* Exercise aim: Find how many lines in the material below hold the word "frames". Reply with that figure alone.

* Material supplied:
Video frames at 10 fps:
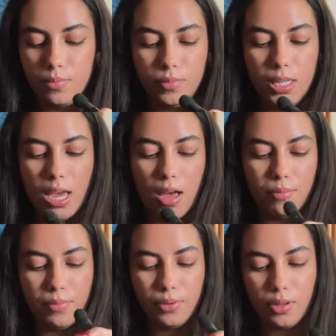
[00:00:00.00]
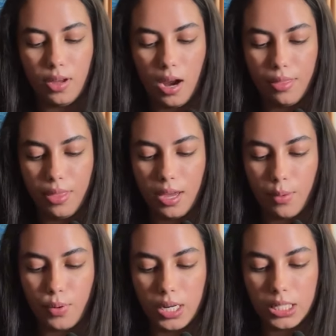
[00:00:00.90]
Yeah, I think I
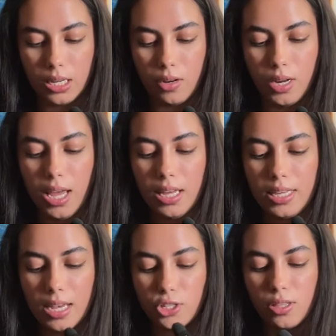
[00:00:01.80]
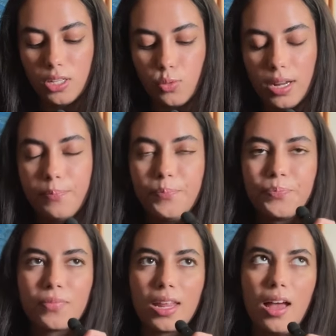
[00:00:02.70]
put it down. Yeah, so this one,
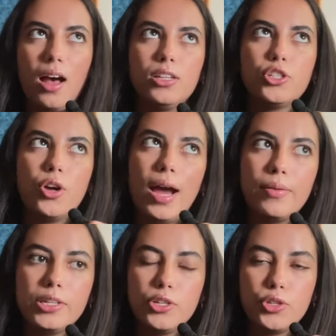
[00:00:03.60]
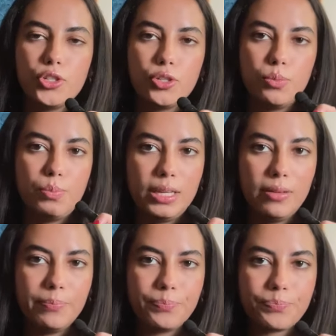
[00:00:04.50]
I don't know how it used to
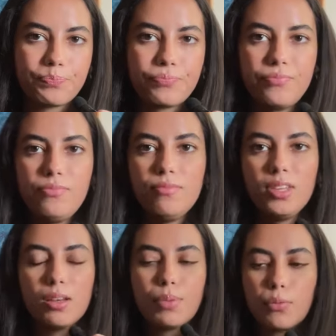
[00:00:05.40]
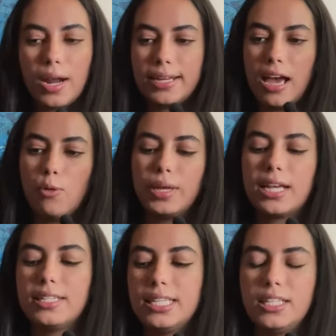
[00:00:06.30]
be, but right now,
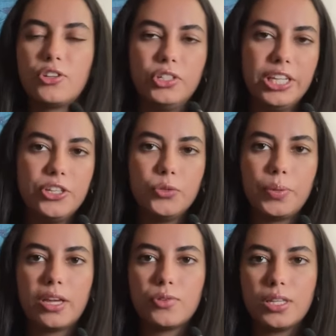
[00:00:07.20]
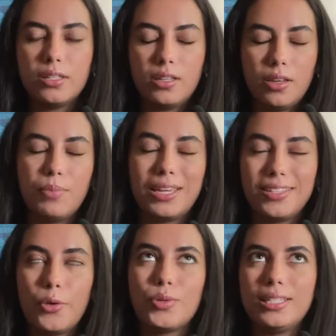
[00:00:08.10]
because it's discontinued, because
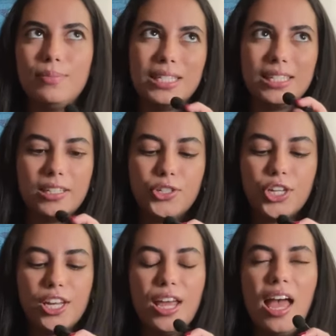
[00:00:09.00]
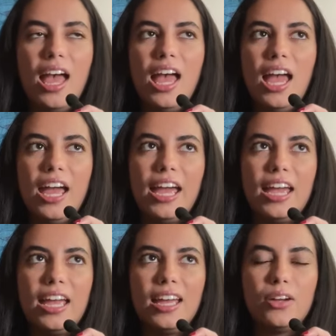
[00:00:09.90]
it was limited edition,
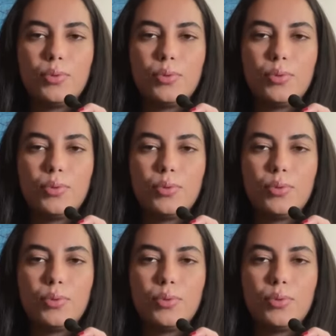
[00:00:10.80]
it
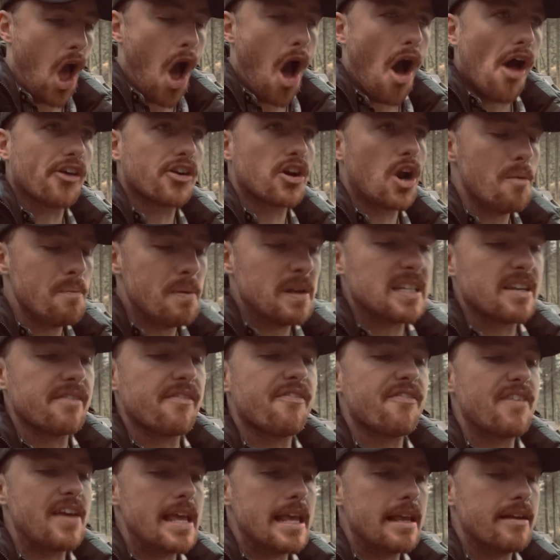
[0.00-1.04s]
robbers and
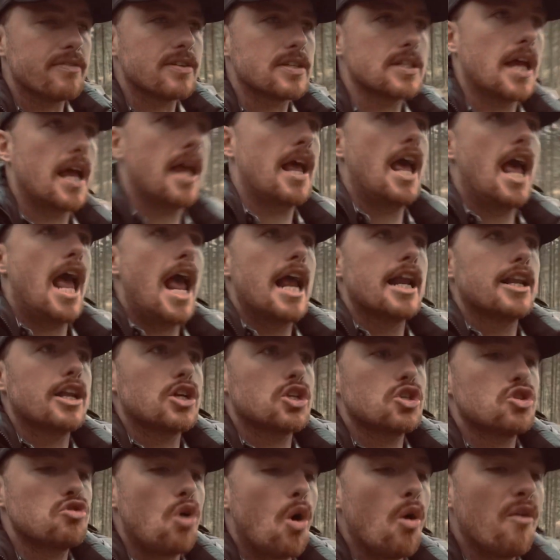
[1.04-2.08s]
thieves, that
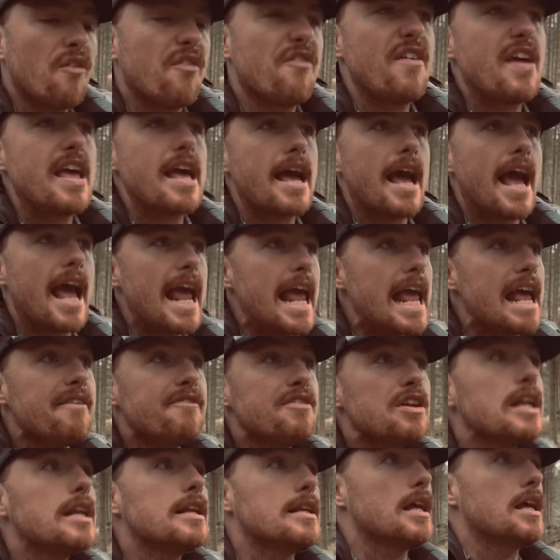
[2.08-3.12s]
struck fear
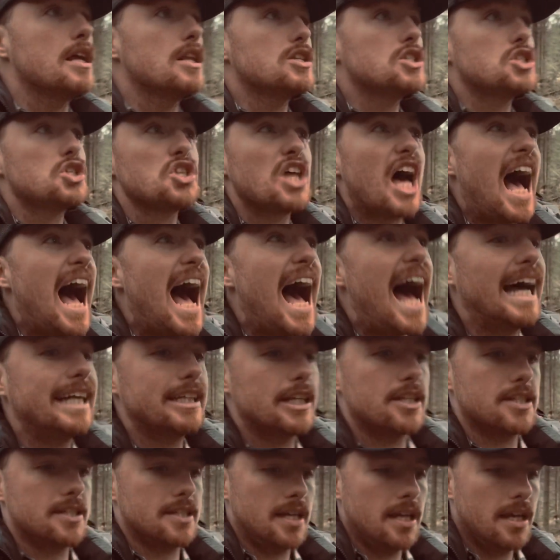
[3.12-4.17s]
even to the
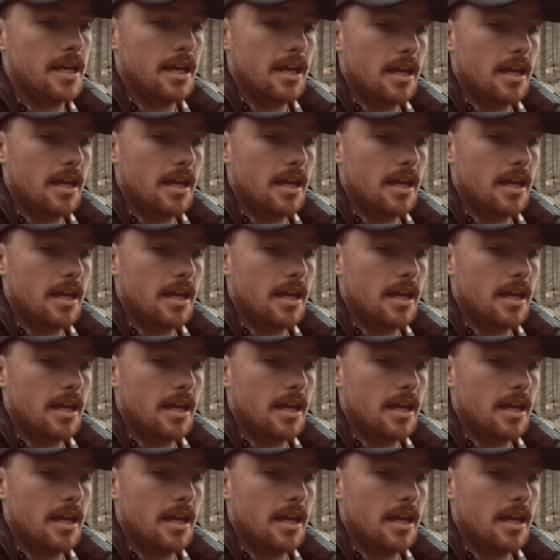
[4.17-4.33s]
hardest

--

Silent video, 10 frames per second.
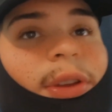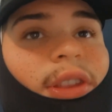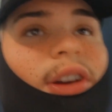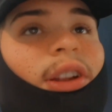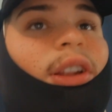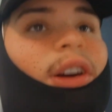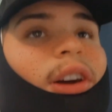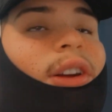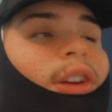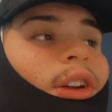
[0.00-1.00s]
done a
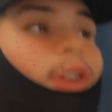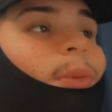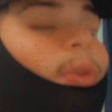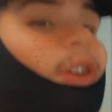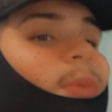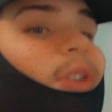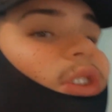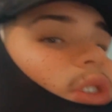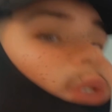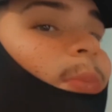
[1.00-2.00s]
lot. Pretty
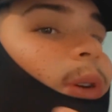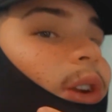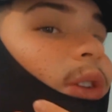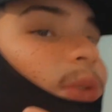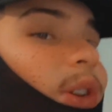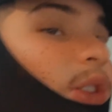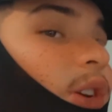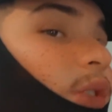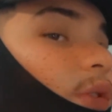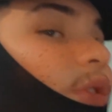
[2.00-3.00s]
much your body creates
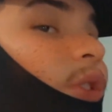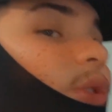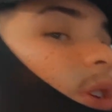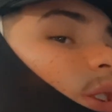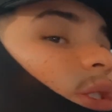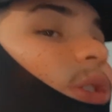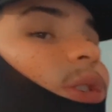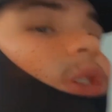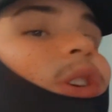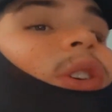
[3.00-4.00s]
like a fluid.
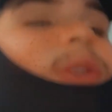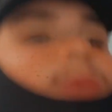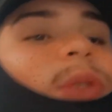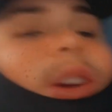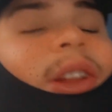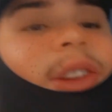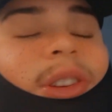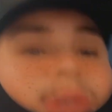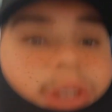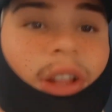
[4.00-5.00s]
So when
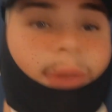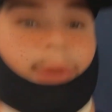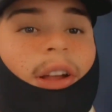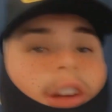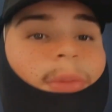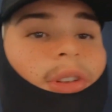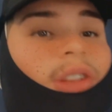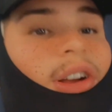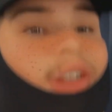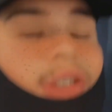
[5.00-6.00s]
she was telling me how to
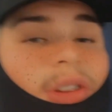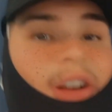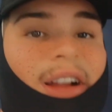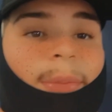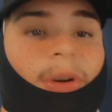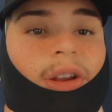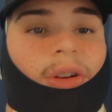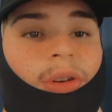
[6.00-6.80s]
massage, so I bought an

--

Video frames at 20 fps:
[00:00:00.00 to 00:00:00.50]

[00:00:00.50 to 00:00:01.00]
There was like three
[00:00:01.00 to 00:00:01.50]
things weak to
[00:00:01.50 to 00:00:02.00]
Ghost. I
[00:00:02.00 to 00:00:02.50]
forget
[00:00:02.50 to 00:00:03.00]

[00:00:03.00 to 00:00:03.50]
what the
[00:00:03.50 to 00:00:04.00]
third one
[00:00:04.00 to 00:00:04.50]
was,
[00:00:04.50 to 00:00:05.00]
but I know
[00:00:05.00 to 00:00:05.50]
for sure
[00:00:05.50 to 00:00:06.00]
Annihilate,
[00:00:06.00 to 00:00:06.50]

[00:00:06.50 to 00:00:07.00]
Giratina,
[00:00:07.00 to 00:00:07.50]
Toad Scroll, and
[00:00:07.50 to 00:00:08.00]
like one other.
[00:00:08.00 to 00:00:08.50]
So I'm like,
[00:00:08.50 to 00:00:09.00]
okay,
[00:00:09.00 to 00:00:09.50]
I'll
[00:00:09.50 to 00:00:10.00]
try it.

* Answer space: 3